What a joy it is to have a movie like this in our broken lives right now. Faces Places is the latest celebration of the creative spirit from Agnès Varda, who made her first film in 1954 and is now 89, with no signs of slowing down. Why should she? Films give her vitality, and she returns the favor to the medium.
When Varda started her career as a key director of the French New Wave with works like Le Bonheur and Cleo From 5 to 7, she helped redefine the public perception of films as more personal and idiosyncratic; subservient to the whims of their makers, instead of merely entertainment vessels. But if the nouvelle vague artists once set out to make the world their plaything, Varda now allows the world to play with her. In her latest, she travels across rural France with the street artist JR, who serves as co-director and drives a truck that’s also a giant photo booth. The pair visit beaches and factory towns and semi-abandoned villages, turning everyday folks on the street into collaborators on a public art project: snapping photos of faces and putting them on places. “To ask people if we can express our imaginations on their turf,” as she puts it.
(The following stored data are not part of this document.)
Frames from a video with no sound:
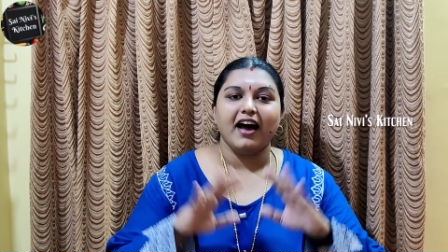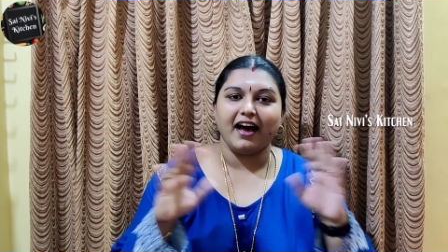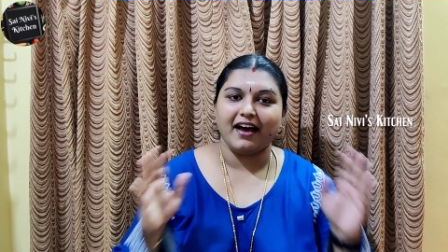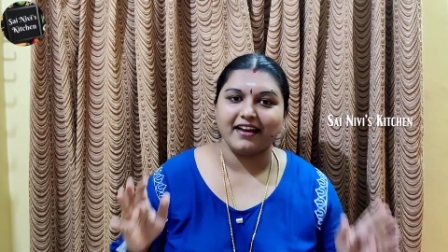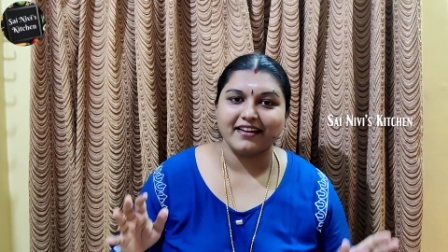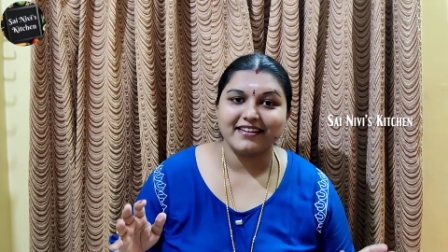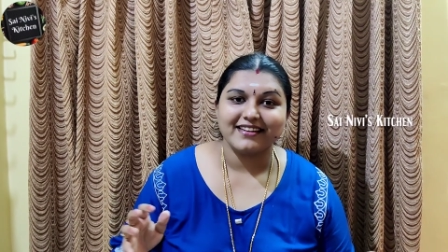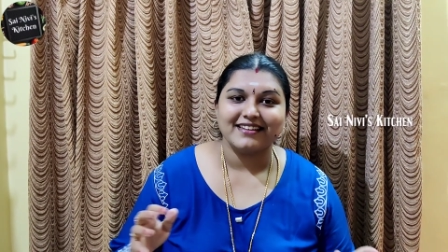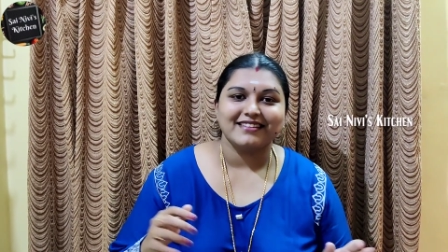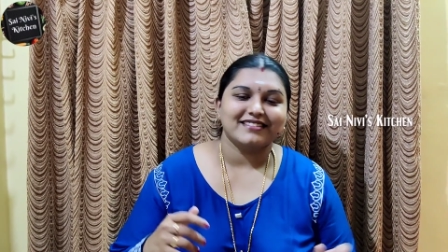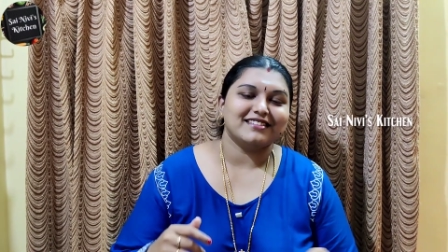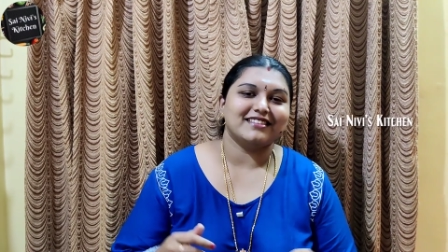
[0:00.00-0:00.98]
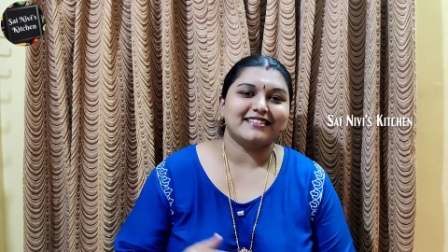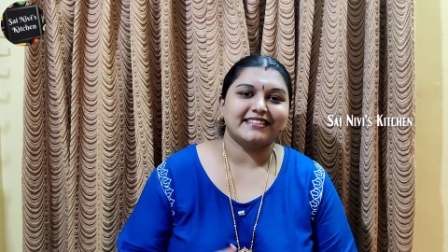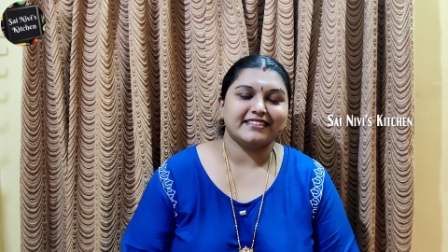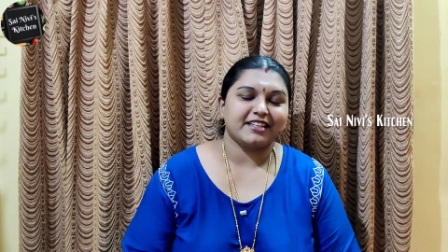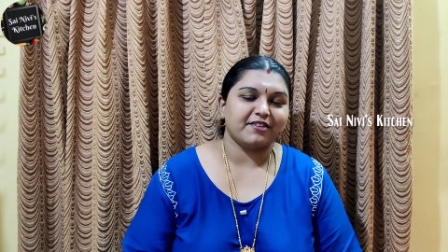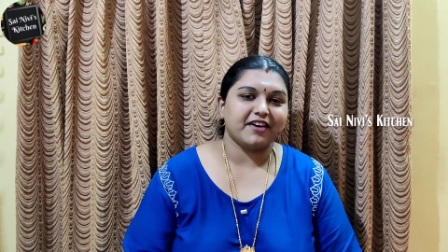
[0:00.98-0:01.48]
ஹாய் திஸ்
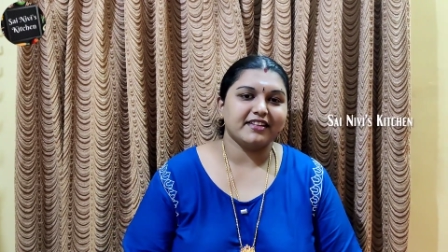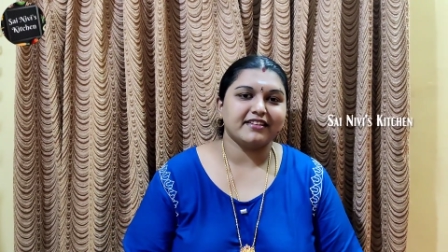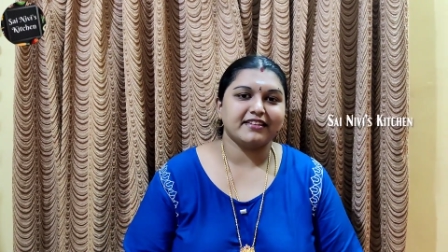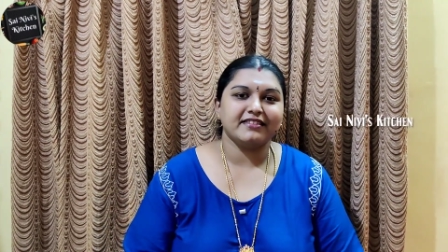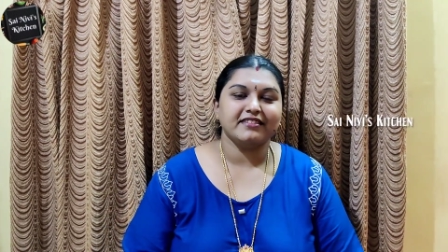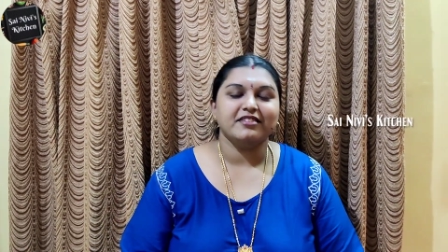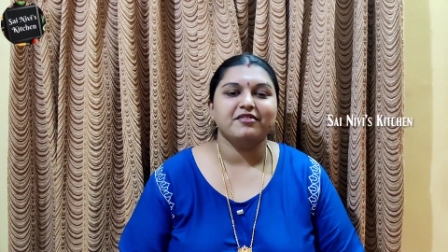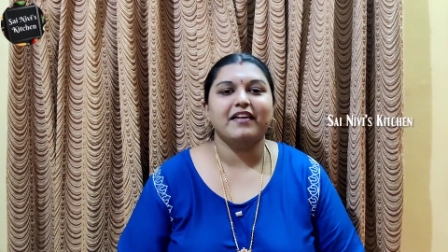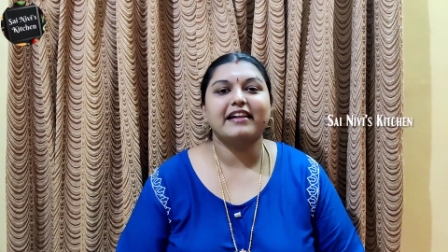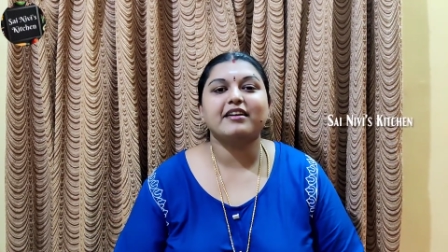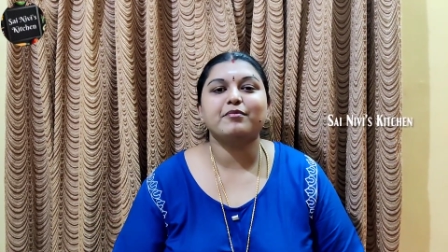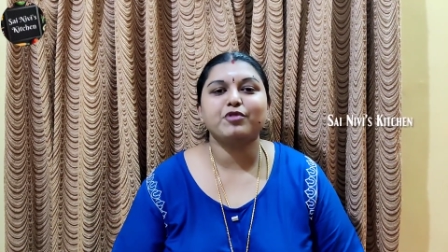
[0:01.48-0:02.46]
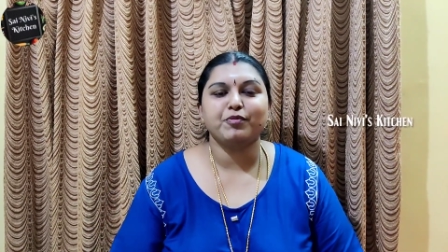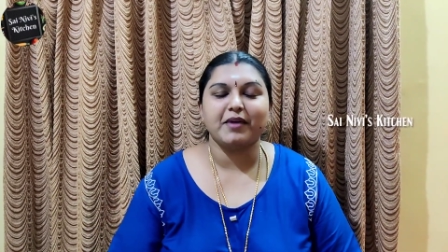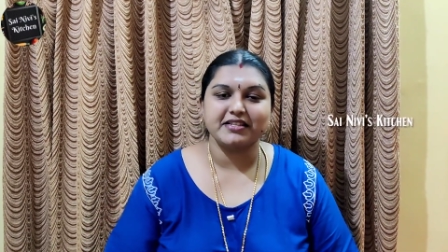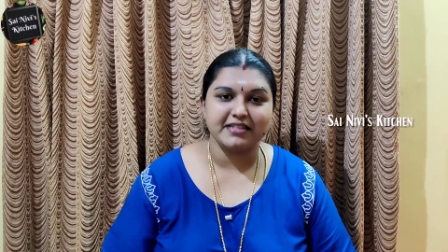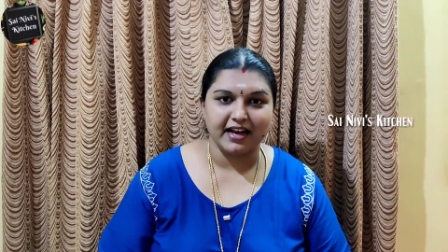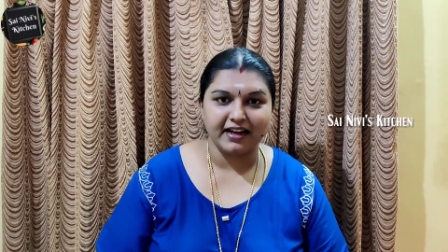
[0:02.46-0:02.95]
இஸ் நிவேதா வெல்கம் டு
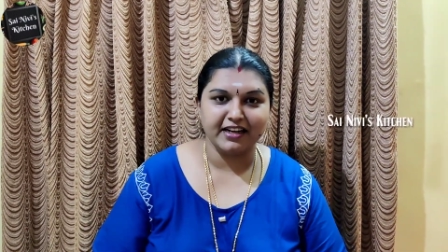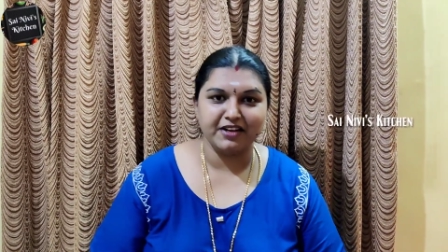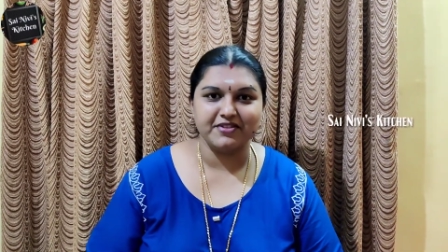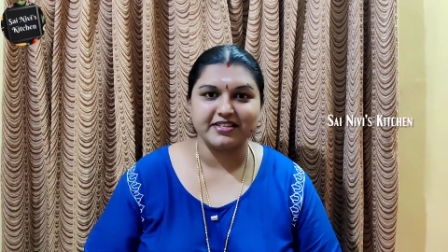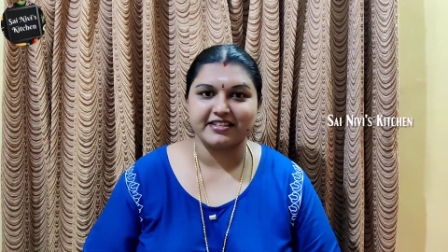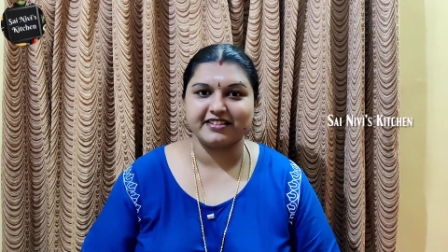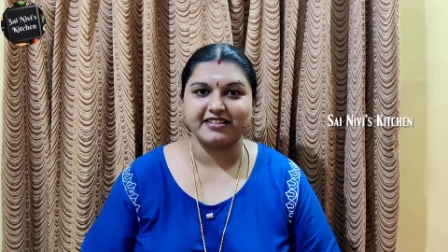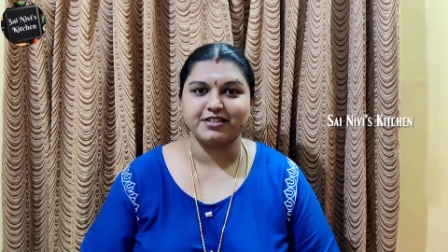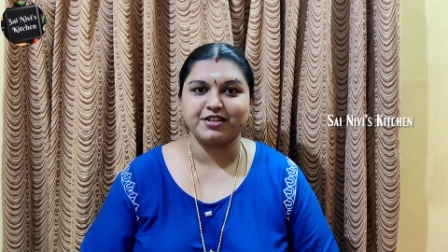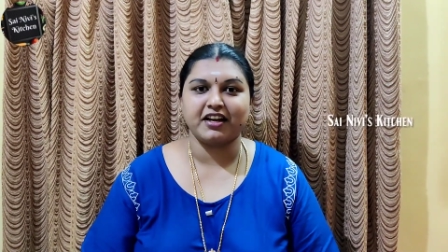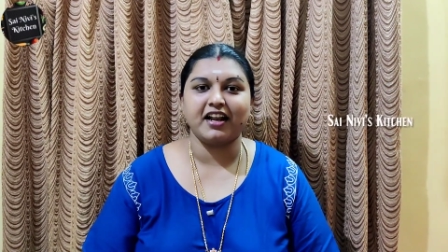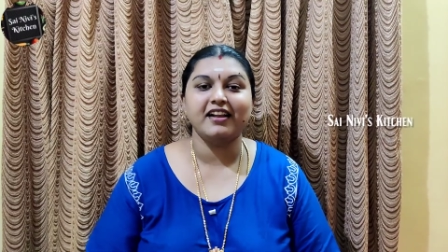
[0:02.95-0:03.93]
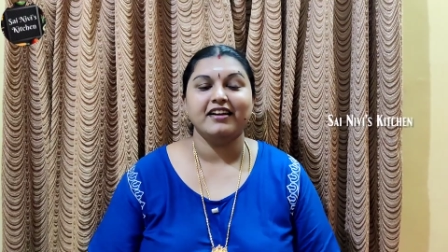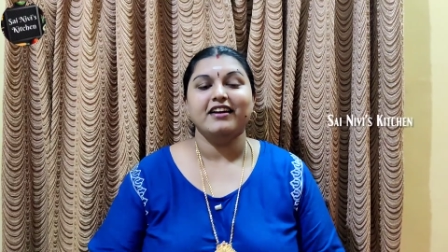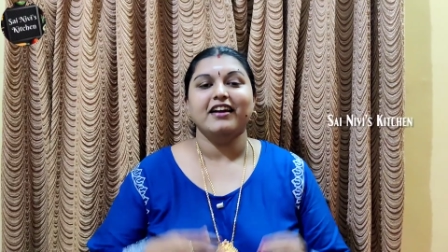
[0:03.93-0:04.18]
மை சாயினி விஸ் கிச்சன் சேனல்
Those imaginations can seem twee sometimes, as when they “repopulate” an empty village. But looking closer reveals an air of melancholy. As a gift to Varda, JR pastes a photo of her long-deceased photographer friend Guy Bourdin onto the side of a fallen Nazi-era bunker on a Normandy beach; when his team returns a short while later, the tides have already washed this memorial away. Things and people are forever destined to fade, and it might take more than a few giant photos to preserve someone forever in memory.
With his lanky swagger, pork-pie hat and sunglasses permanently affixed to his face, the 34-year-old JR seems — in silhouette, anyway — a cartoonish complement to Varda’s short, stocky frame, red-and-white bowl cut and assortment of colorful sweaters. But their affection for each other as merry pranksters runs deep, and they feed off each other’s energy with a deadpan comic chemistry pitched somewhere between partners-in-crime and a more touching, maternal softness. JR resembles a young Jean-Luc Godard, and Varda evokes this facial memory of her longtime friend both in affection and frustration. The duo reenact the running-through-the-Louvre scene from Godard’s Band of Outsiders, JR rocketing Varda through the gallery in a wheelchair full-throttle, an act of defiance against age that is also an admission of it.